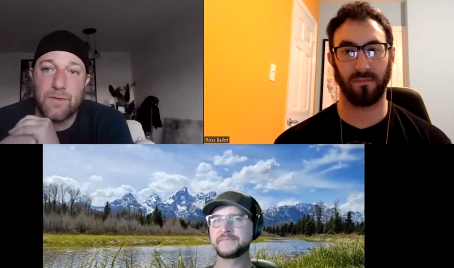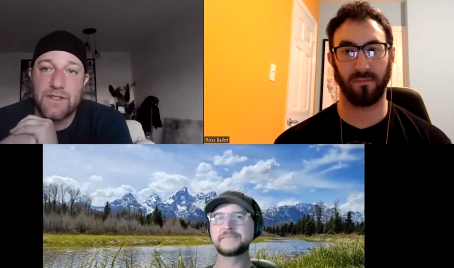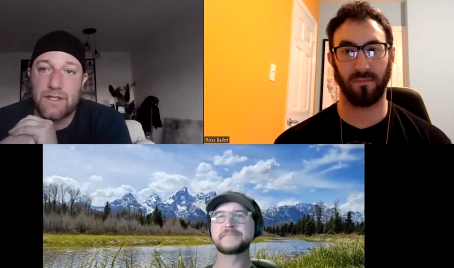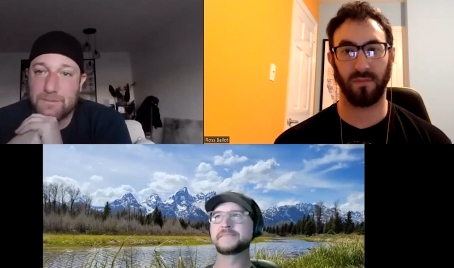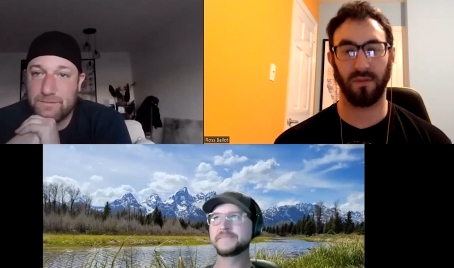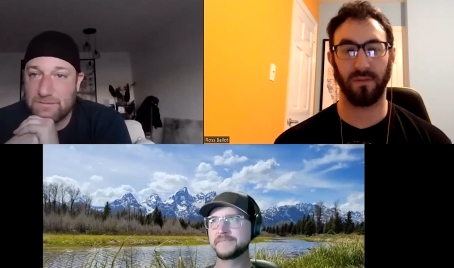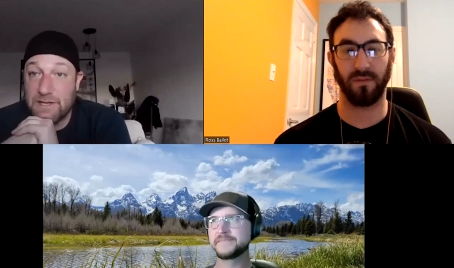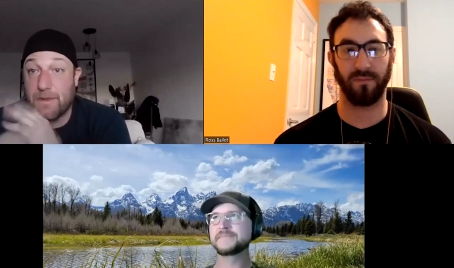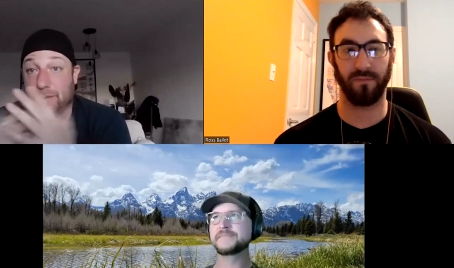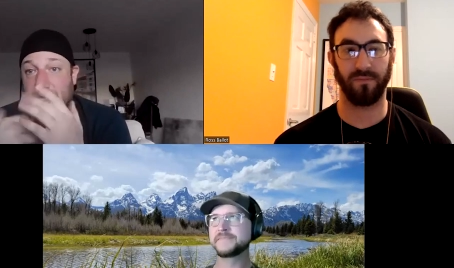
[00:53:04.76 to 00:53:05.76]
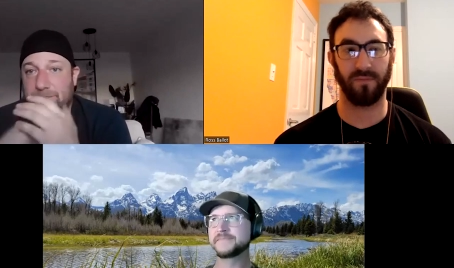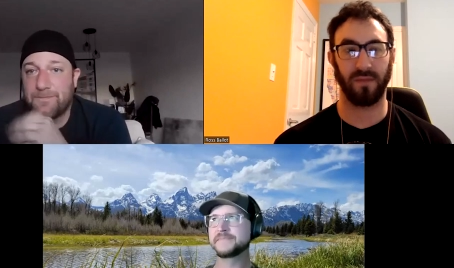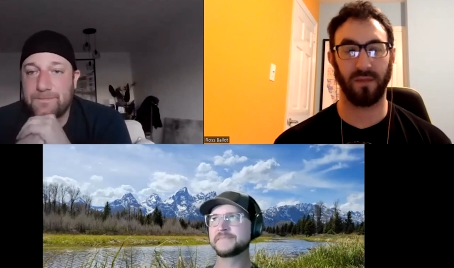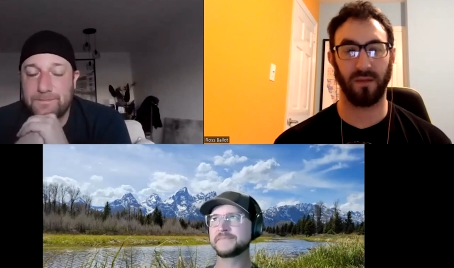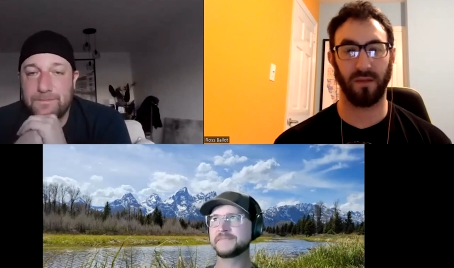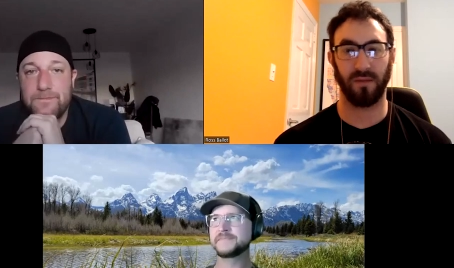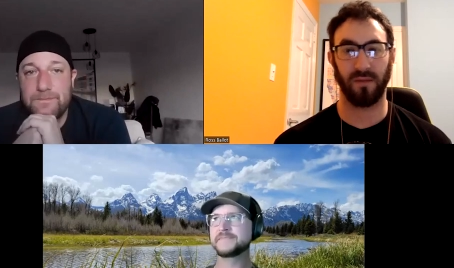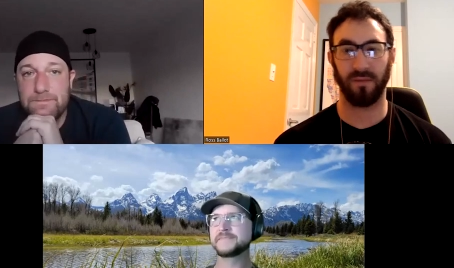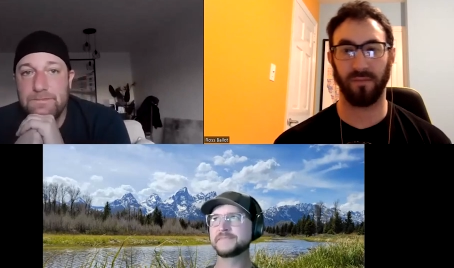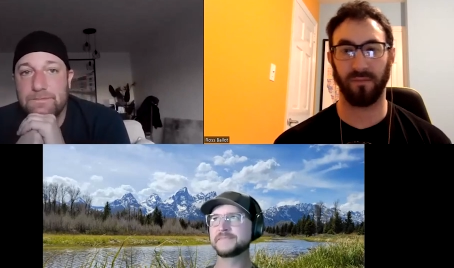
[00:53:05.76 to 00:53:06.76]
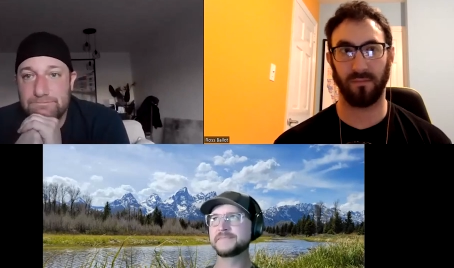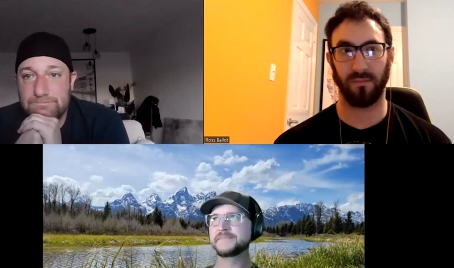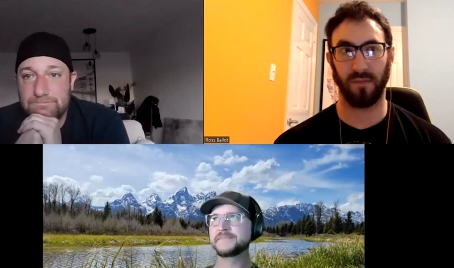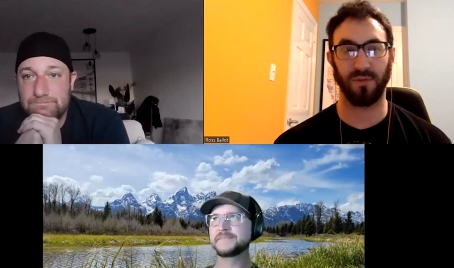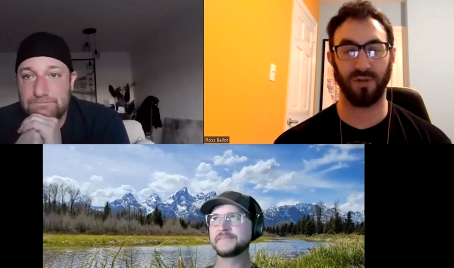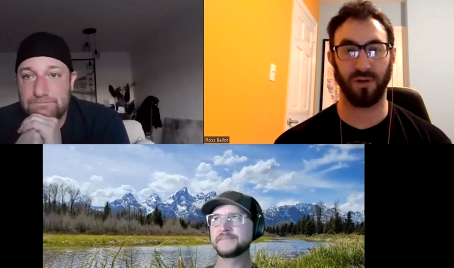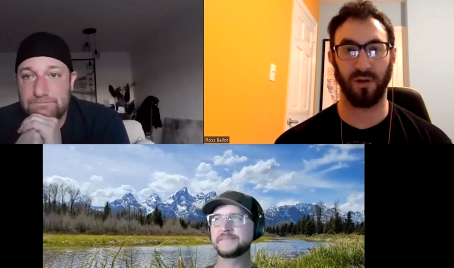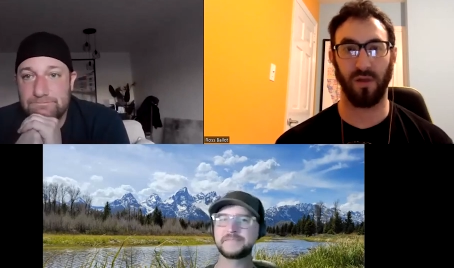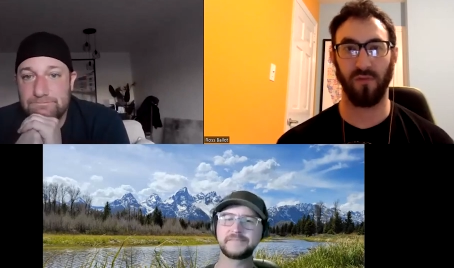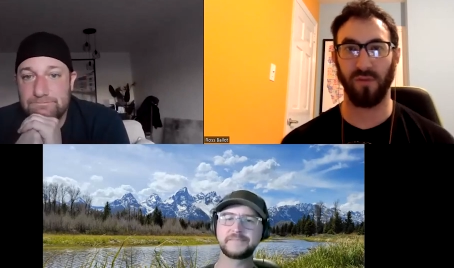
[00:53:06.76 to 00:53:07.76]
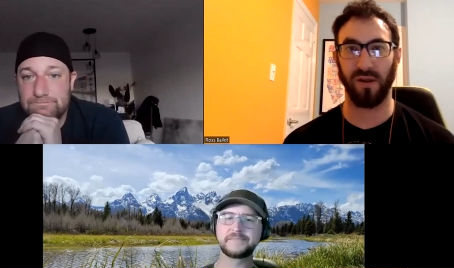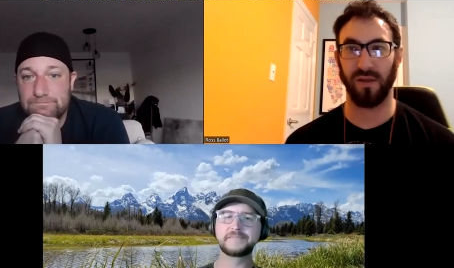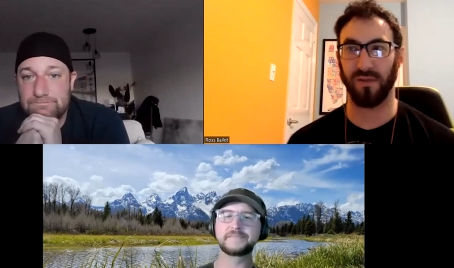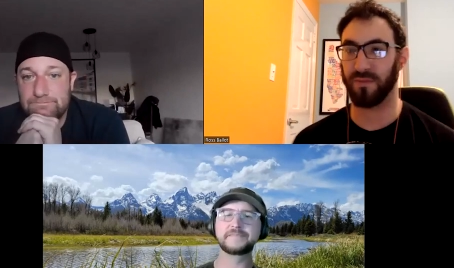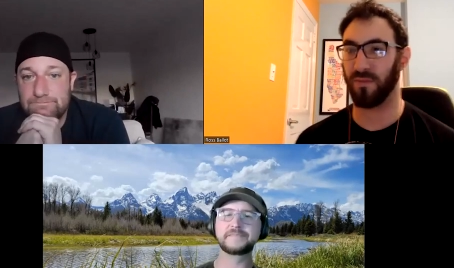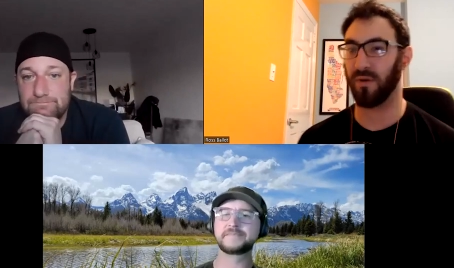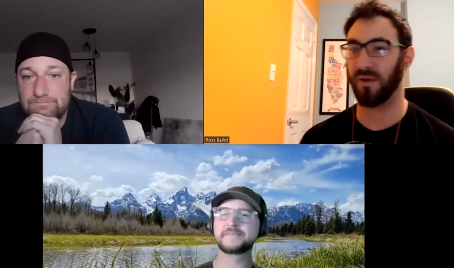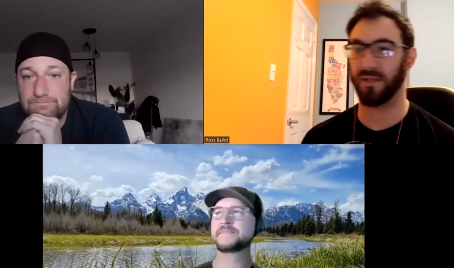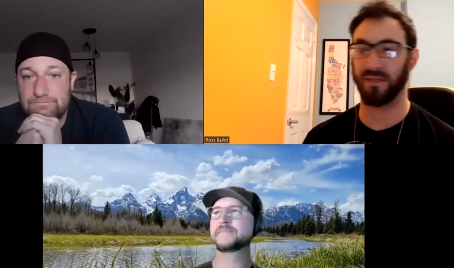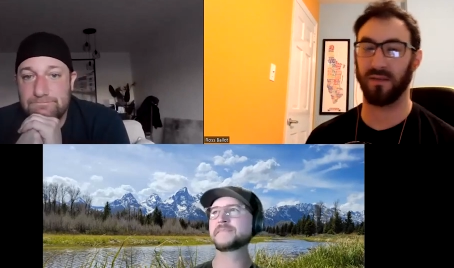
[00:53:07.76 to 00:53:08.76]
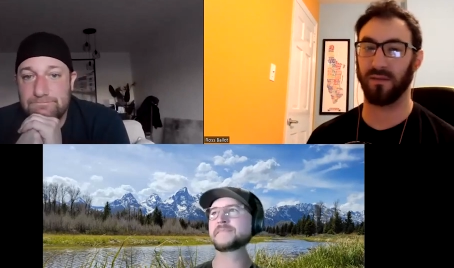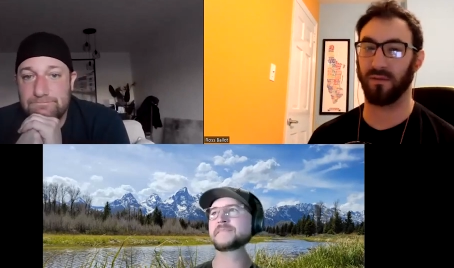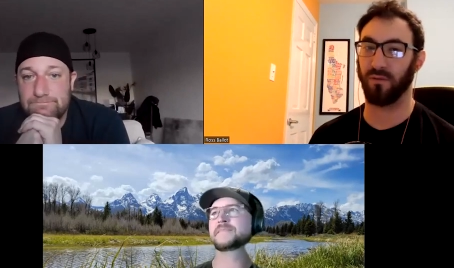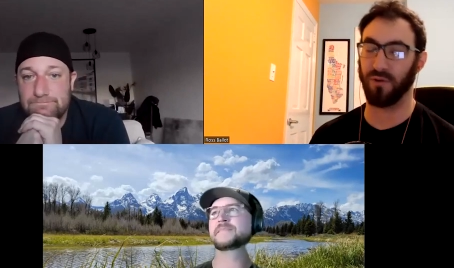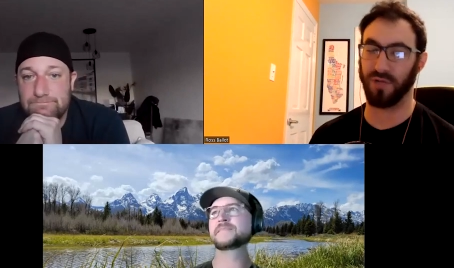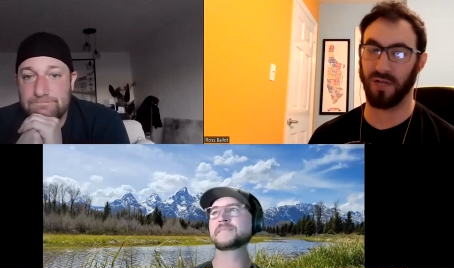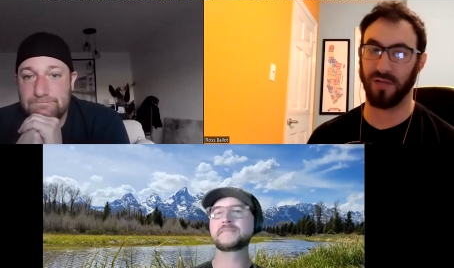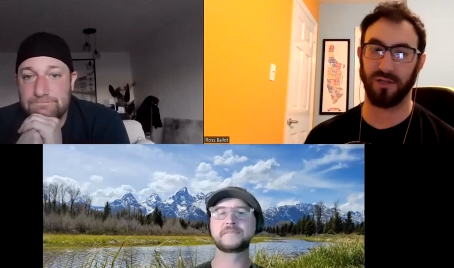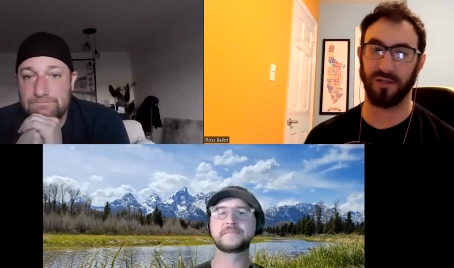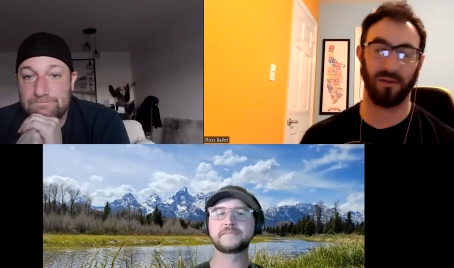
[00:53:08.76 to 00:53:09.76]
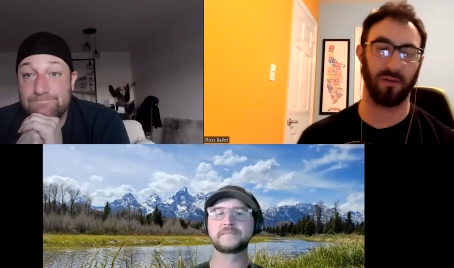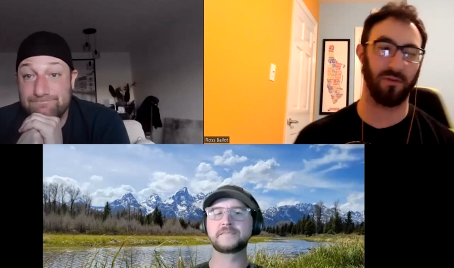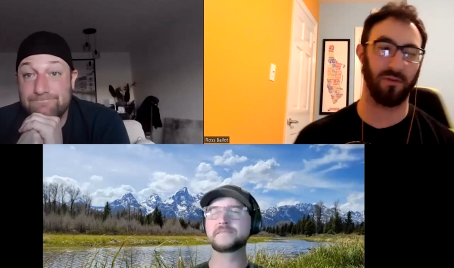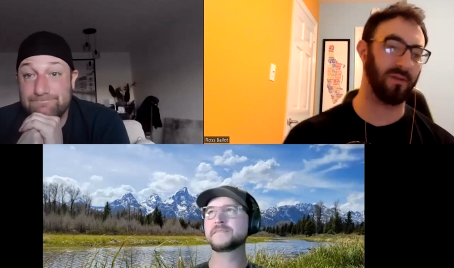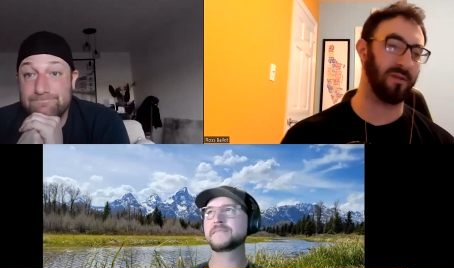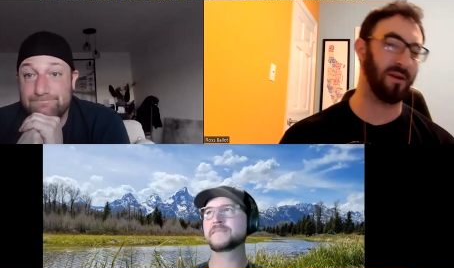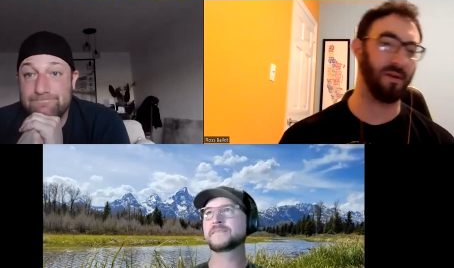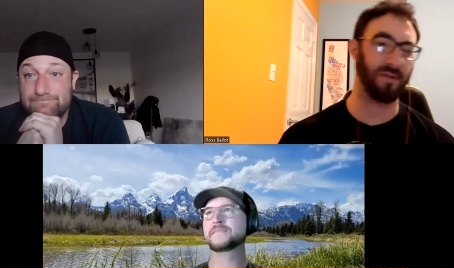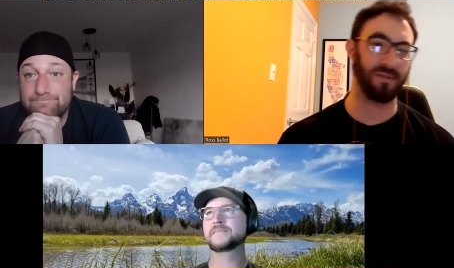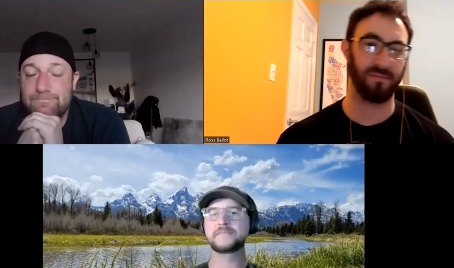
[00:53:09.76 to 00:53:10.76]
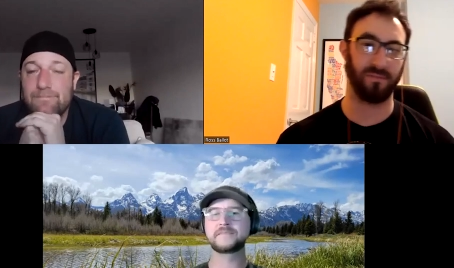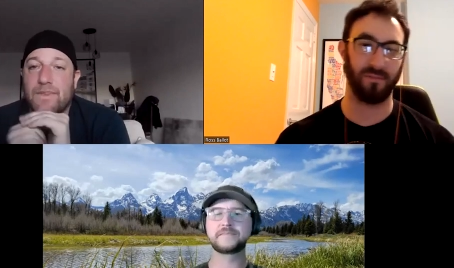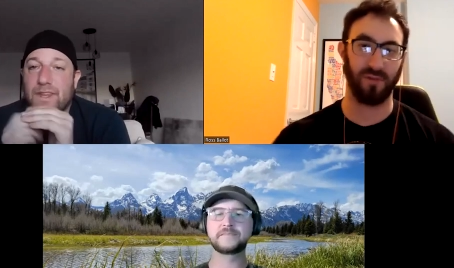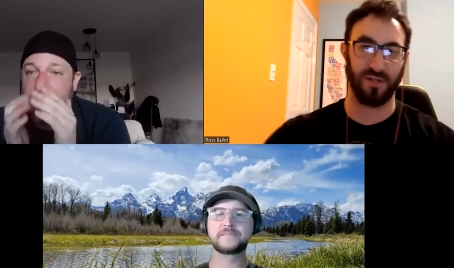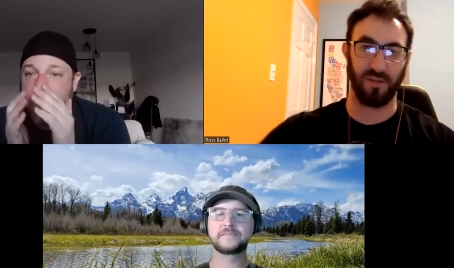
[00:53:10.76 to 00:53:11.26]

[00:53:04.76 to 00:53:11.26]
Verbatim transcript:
Speaker 1: from racing. Yeah. In my
Speaker 2: mind, I mean, I'm sure everybody at this point has seen the Grosjean, the you know his crash a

━━━━━━━━━━

### Problem
Without the pictures, transcribe the listing exactly as it stands.

### Reply to the exercise
[00:53:04.76 to 00:53:05.76]
[00:53:05.76 to 00:53:06.76]
[00:53:06.76 to 00:53:07.76]
[00:53:07.76 to 00:53:08.76]
[00:53:08.76 to 00:53:09.76]
[00:53:09.76 to 00:53:10.76]
[00:53:10.76 to 00:53:11.26]

[00:53:04.76 to 00:53:11.26]
Verbatim transcript:
Speaker 1: from racing. Yeah. In my
Speaker 2: mind, I mean, I'm sure everybody at this point has seen the Grosjean, the you know his crash a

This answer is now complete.